In the words of a famous Mel Brooks character, it’s good to be the king. And as of yesterday in Russia, President Vladimir Putin might as well be royalty. On Monday, he signed a bill into law that formally “reset” his previous terms in office, wiping out the term limits that are supposedly in place and allowing him to run for two more terms if he chooses to do so. His current term isn’t up until almost three years from now so that would allow him to remain in office until 2036. But does that mean that he actually plans on sticking around that long? According to Putin, he hasn’t made up his mind yet. He’s apparently just keeping his options open. (Associated Press)
Russian President Vladimir Putin on Monday signed a law allowing him to potentially hold onto power until 2036, a move that formalizes constitutional changes endorsed in a vote last year.
The July 1 constitutional vote included a provision that reset Putin’s previous term limits, allowing him to run for president two more times. The change was rubber-stamped by the Kremlin-controlled legislature and the relevant law signed by Putin was posted Monday on an official portal of legal information.
The 68-year-old Russian president, who has been in power for more than two decades — longer than any other Kremlin leader since Soviet dictator Josef Stalin — said he would decide later whether to run again in 2024 when his current six-year term ends.
If Putin were to stick around for two more full terms he would be well into his eighties by the time he finally retired. (That’s assuming that he doesn’t just change the laws again so he can stick around forever.) You have to wonder if he really wants to keep on going at this point. By most estimates, Putin has vacuumed so much cash out of his country’s coffers over the years that it’s widely speculated that he might be the world’s first trillionaire. I mean, how much money can one person steal before reaching the point where he won’t be able to spend it all? Doesn’t he feel the desire to simply go enjoy life in one of his billion-dollar palaces?
Then again, it’s a proven fact that some personality types are simply addicted to power. That may be the case with Putin. If so, it’s not hard to picture him hanging on until he finally kicks the bucket.

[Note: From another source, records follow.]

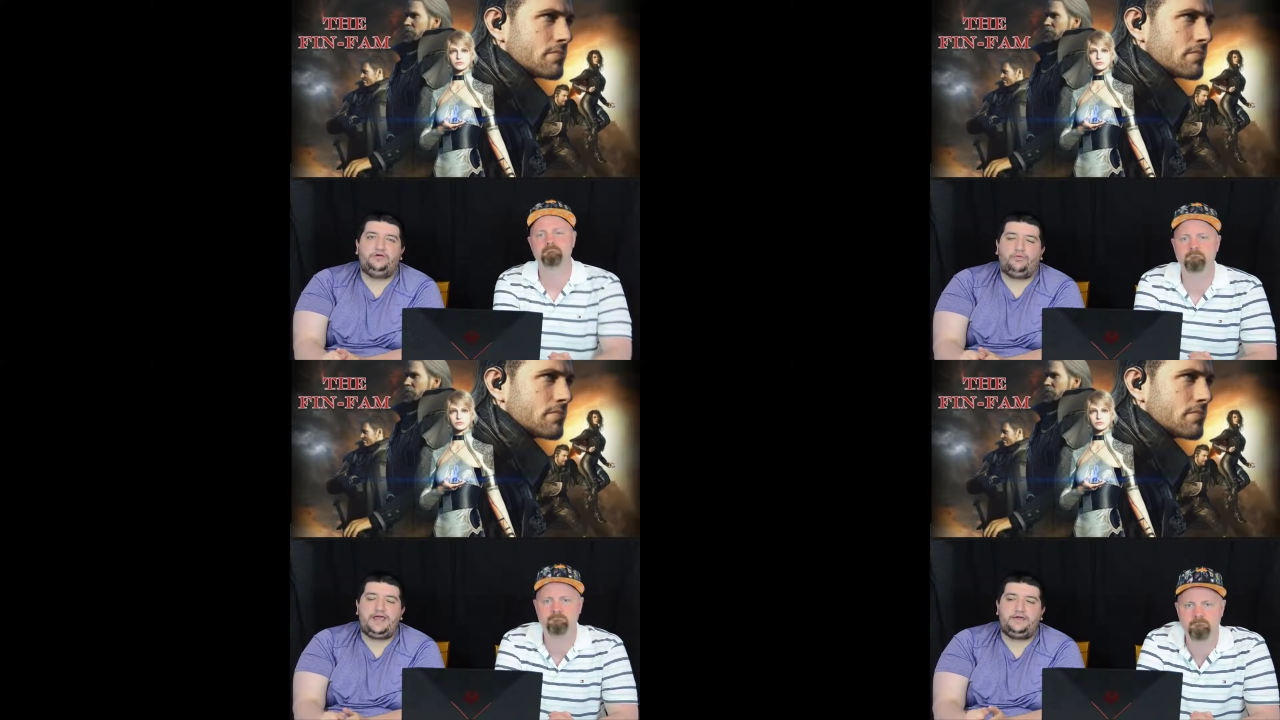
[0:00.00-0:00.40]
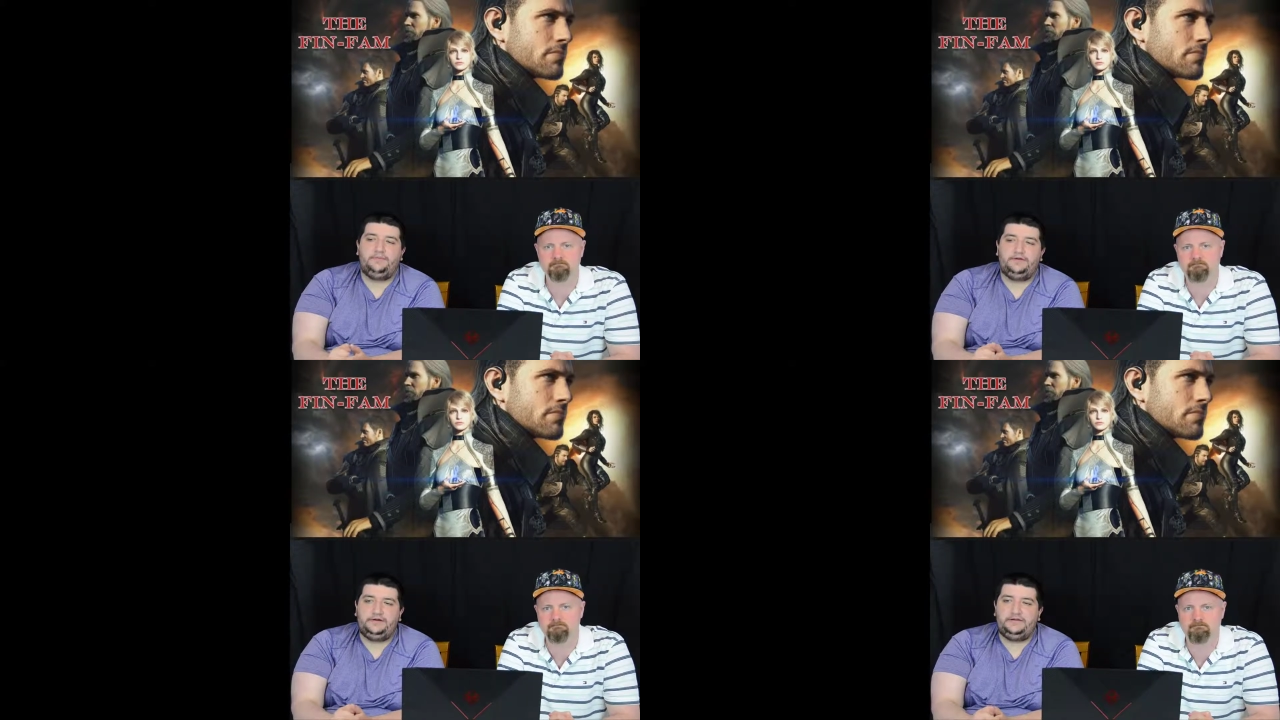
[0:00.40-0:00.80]
Speaker 1: great
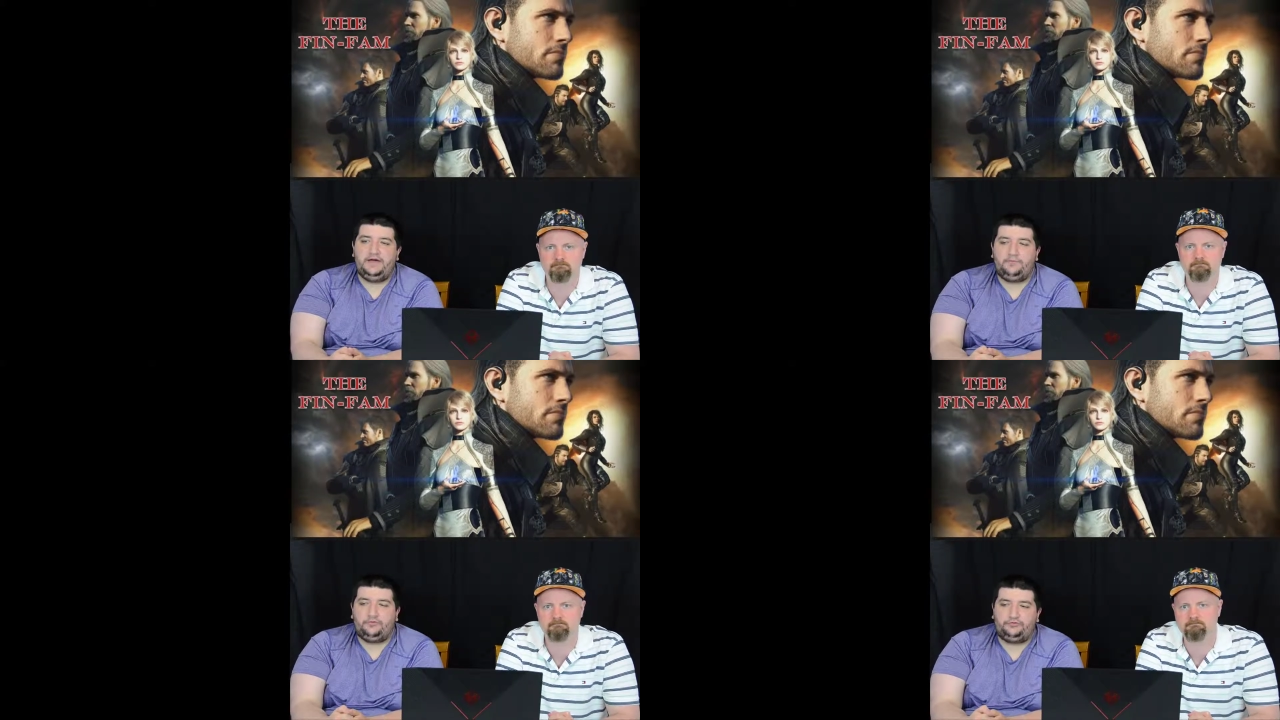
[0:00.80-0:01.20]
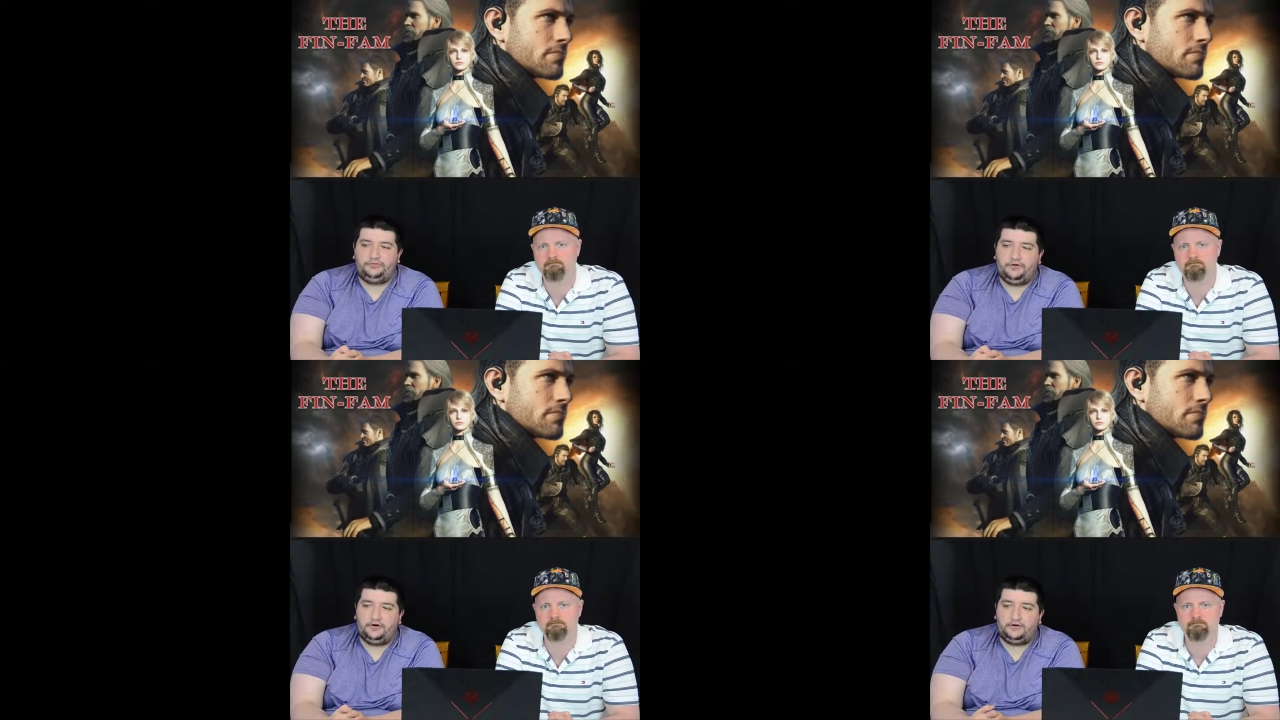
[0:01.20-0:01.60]
community members
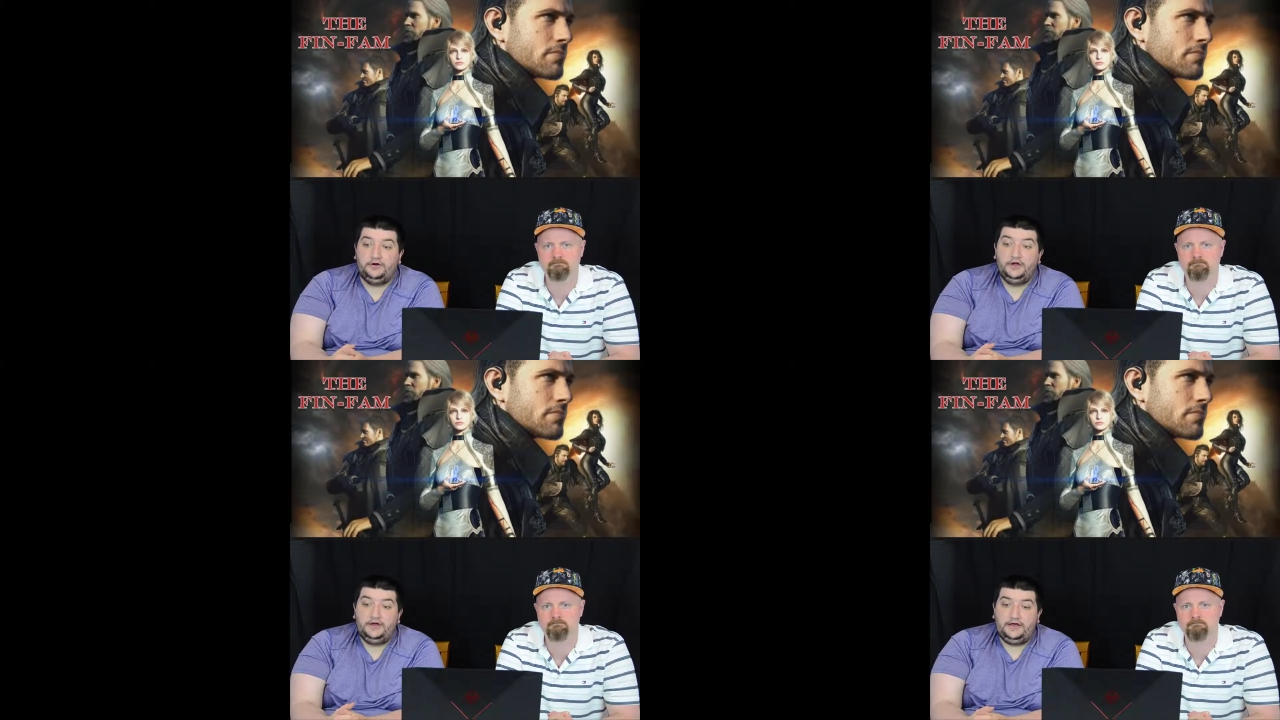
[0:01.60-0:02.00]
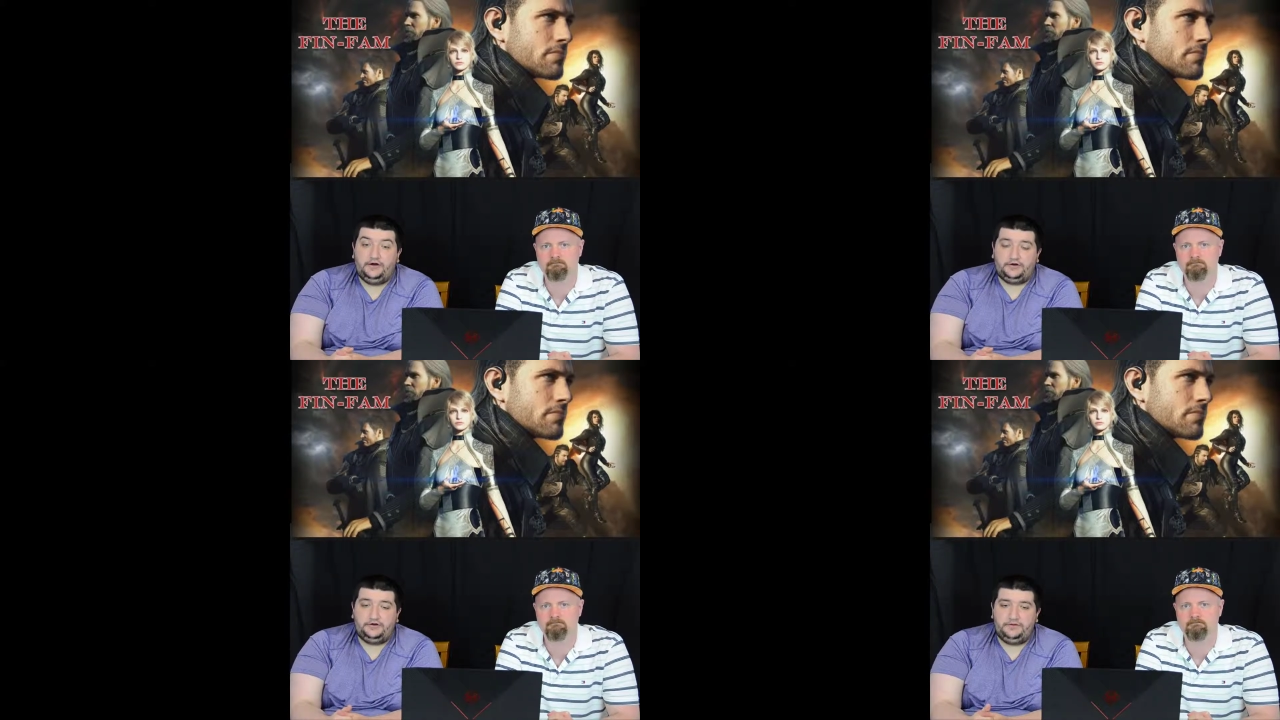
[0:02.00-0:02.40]
within our
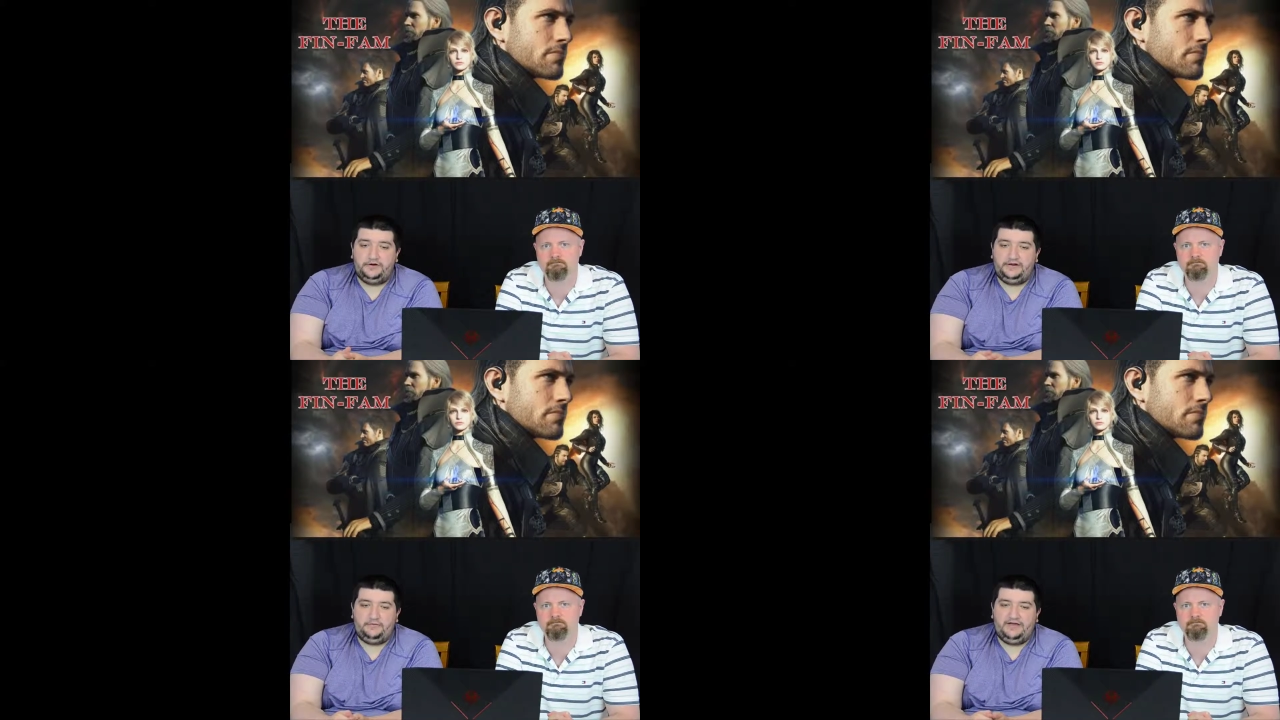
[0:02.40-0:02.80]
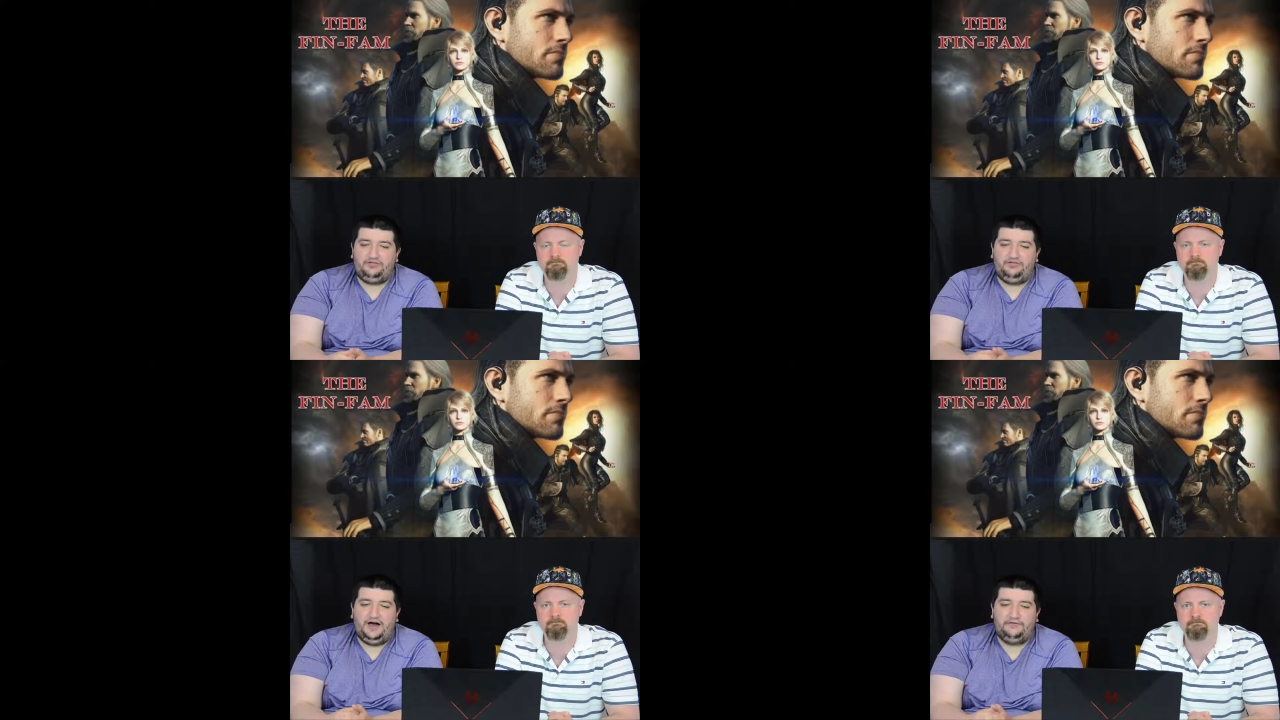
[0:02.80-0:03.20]
community. We have
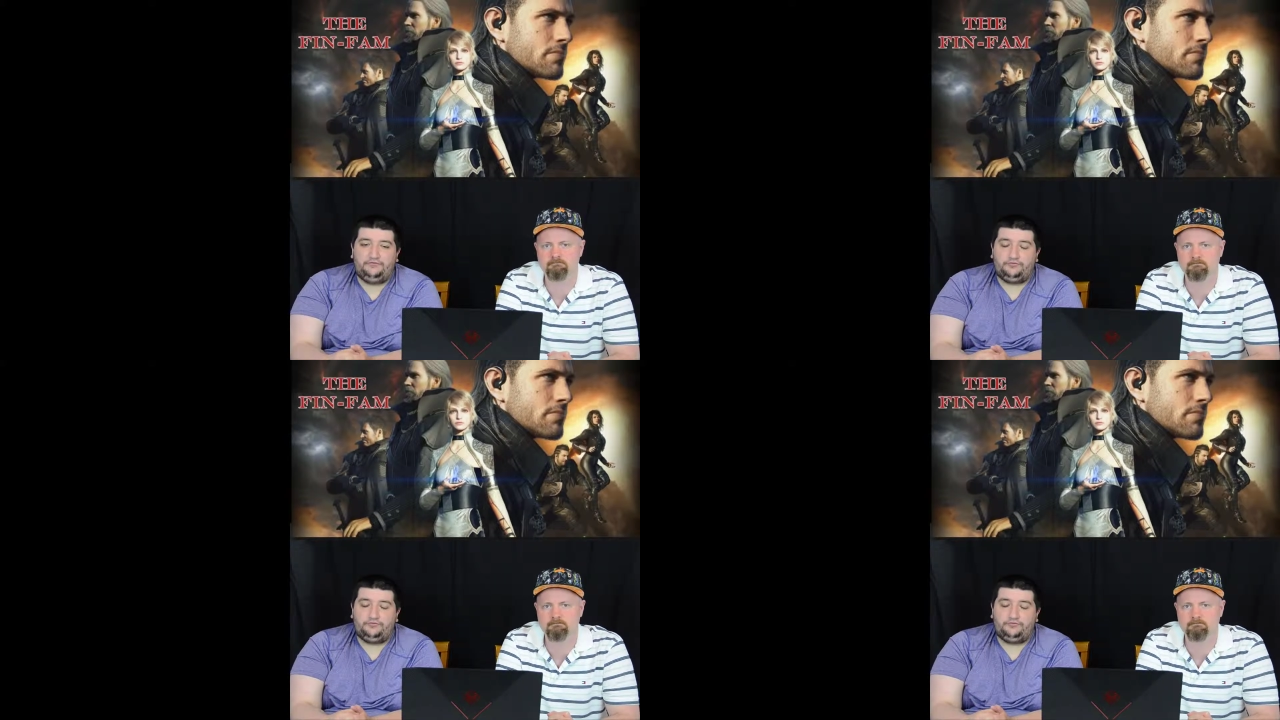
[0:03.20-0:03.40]
a lot of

When asked to explain why this change in the law was needed, Putin brushed off the question and described it as a matter of keeping the government functioning smoothly. He claimed that having this option would keep his underlings in the government focused on their work rather than “darting their eyes in search of possible successors.” In a brutal sort of way, I suppose that makes sense. There’s no need to jocky for position in the next election if you already know who’s going to win, right?
The strange thing about Putin is how his own people view him as compared to the perceptions of the rest of the world. Most of us probably think of Vladimir Putin as a massively corrupt kleptocrat and a violent, authoritarian tyrant. But the people of Russia still seem to support him for the most part. It’s true that he’s dealing with some large protests at the moment over the jailing of Alexei Navalny, but according to Reuters, his approval rating is still in the mid-sixties. I’ve long suspected that many Russians were quite dejected after the end of the cold war and the breakup of the Soviet Union. Putin has always come across as a strongman who was going to return his country to its former position of dominance and a lot of his people very likely support that prospect. It’s arguable that he’s made a lot of progress toward that goal.
If tossing Navalny in prison (where he may have contracted tuberculosis already) didn’t shake Putin’s approval numbers, there may be nothing that will stop him. As I said at the top… it’s good to be the king.